There is currently a growing concern among public health officials and experts that enhanced spread of avian Influenza virus to immunologically naïve humans could result in the next flu pandemic and prompt the WHO to declare another health emergency of international concern. The potentially (!) highly pathogenic strain of avian influenza (HPAI), named H5N1, is causing a global animal pandemic (aka panzootic); it has already inflicted serious damage on various bird populations and has meanwhile also claimed victims among several mammalian species (a list of significant outbreaks, including in mammals, can be found at:
https://www.cdc.gov/flu/avianflu/timeline/avian-timeline-2020s.htm).

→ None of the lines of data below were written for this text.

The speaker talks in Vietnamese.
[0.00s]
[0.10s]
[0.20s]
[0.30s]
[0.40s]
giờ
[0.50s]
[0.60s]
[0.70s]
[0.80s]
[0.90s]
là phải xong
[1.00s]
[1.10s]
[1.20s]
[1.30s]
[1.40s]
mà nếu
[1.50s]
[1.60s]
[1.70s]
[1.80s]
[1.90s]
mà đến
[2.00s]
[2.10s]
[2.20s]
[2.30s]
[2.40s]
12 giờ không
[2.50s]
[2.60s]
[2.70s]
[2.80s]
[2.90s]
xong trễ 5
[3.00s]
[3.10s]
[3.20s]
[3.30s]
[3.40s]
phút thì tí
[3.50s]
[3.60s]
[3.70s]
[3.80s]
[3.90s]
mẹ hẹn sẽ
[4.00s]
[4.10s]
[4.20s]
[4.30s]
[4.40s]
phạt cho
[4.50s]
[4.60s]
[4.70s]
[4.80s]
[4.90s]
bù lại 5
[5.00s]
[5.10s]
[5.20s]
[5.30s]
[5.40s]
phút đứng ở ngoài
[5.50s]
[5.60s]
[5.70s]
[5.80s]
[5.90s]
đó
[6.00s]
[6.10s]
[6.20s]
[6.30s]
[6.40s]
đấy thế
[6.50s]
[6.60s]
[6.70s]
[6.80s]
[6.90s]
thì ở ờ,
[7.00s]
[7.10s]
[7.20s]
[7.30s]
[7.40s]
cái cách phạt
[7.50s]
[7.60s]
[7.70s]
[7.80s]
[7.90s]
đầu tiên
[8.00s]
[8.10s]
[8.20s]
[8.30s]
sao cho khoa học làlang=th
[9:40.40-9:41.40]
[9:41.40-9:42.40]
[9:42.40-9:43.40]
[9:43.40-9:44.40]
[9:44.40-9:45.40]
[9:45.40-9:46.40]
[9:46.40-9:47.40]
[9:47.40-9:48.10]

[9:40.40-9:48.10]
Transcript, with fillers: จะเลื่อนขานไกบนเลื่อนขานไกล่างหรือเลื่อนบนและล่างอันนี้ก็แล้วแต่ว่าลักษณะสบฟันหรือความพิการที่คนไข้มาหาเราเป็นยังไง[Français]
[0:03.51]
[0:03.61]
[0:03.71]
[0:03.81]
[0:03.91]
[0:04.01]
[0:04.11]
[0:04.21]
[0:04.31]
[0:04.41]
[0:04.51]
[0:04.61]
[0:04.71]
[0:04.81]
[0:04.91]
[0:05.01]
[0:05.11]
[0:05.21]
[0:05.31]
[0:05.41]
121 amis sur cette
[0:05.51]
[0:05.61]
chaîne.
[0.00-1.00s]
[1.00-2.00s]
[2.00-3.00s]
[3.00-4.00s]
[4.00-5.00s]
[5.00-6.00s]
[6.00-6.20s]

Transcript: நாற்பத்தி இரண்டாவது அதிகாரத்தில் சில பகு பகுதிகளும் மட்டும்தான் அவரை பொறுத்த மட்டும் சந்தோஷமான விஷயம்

Up to now, public health authorities have qualified the risk of these viruses spreading from birds to people as low and essentially limited to individuals with work or recreational exposures to H5N1 virus-infected animals. Although the case fatality rate from H5N1 infection is considered relatively high, all fatalities reported so far have occurred after direct exposure to sick or dead infected poultry. However, the widespread presence of bird flu in dairy cows and milk has recently put public health authorities on high alert, as it is considered the first instance of likely mammal-to-human transmission. Consequently, many are questioning whether direct contact with infected cows or drinking untreated (or insufficiently treated) cow's milk could increase the risk of deadly infection and whether the increasing presence of the virus in domesticated animals could facilitate viral adaptation to the host species (i.e., via adaptation in the hemagglutinin surface protein that influences cleavage by furin-like proteases).

2. There is no scientific rationale for vaccination of mammalian populations (including humans) against bird flu (H5N1).

As usual, public health authorities resort to testing when they are in the dark about causal relationships. Testing of both humans and animals (via reverse-transcription polymerase chain reaction [RT-PCR] assay) has meanwhile clearly shown that both can become infected more often without developing severe disease symptoms. This raises even more questions, particularly regarding the 'obligate pathogenic' nature of the virus and the role of the immune system in controlling viral replication in the body. Indeed, one cannot assume that the avian flu virus (AFV) only transmits through direct contact. Just as birds move through the air, so does the bird flu virus. Therefore, the virus can undoubtedly infect both humans and animals through the air. It is reasonable to assume that in such cases, exposed individuals are infected with a lower viral load, most of which can be eliminated by the first line of immune defense (i.e., our innate immune system). This could explain why many airborne infections with bird flu are mild or even asymptomatic and cause only moderate or no seroconversion.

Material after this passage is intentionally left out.